The Alice G. Smith Lecture, established in 1989, is sponsored by the University of South Florida School of Information (part of the College of Arts and Sciences). The lecture is an annual recognition of a scholar or author whose achievements have been instrumental in the development of librarianship or information studies. The lecture series honors the memory of the School's first director, Alice Gullen Smith, known for her work with youth and bibliotherapy. The Lecture Fund was created with the purpose of memorializing the work of Smith, who was central to the School's first accreditation by the American Library Association in 1975.

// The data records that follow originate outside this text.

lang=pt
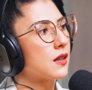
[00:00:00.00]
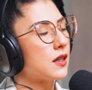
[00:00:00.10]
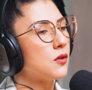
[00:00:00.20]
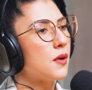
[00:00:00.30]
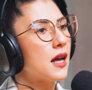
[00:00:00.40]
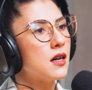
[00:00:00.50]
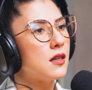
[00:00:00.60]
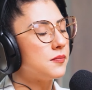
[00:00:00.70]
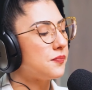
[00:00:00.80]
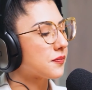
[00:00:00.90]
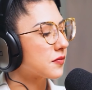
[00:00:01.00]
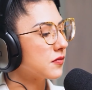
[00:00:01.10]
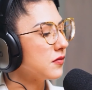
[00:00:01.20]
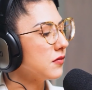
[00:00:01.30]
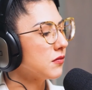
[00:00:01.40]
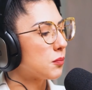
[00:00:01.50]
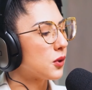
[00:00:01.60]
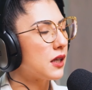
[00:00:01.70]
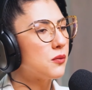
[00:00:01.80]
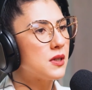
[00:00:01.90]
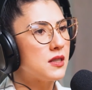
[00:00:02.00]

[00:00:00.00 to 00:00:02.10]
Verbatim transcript: que não era porque não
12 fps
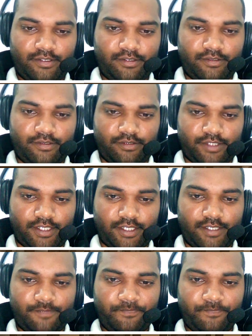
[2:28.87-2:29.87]
तो
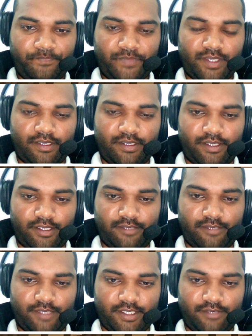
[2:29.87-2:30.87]
चला
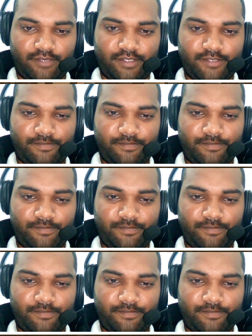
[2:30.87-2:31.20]
आगे बढ़ा उठे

Bernadette Storck, archivist for the Florida Library Association has provided an oral history of the development of libraries in Tampa, Florida that details the contributions of Smith including her establishment of the Tampa Book Fair that encouraged thousands of children to foster a love for books and reading

The lecture is usually presented at the Tampa campus of the University of South Florida, School of Information. However, the 2010 lecture was held at the Florida Atlantic University Library in Boca Raton; the 25th anniversary lecture was held at the annual conference of the Florida Library Association on May 7, 2014 in Orlando, Florida; the 30th lecture at the Robert W. Saunders Sr. Public Library a branch of the Tampa–Hillsborough County Public Library System in historic Ybor City and the 37th lecture at the Florida Library Association Conference in Orlando on May 13, 2026. The Tampa Bay Library Consortium was a community partner for the 2019 lecture.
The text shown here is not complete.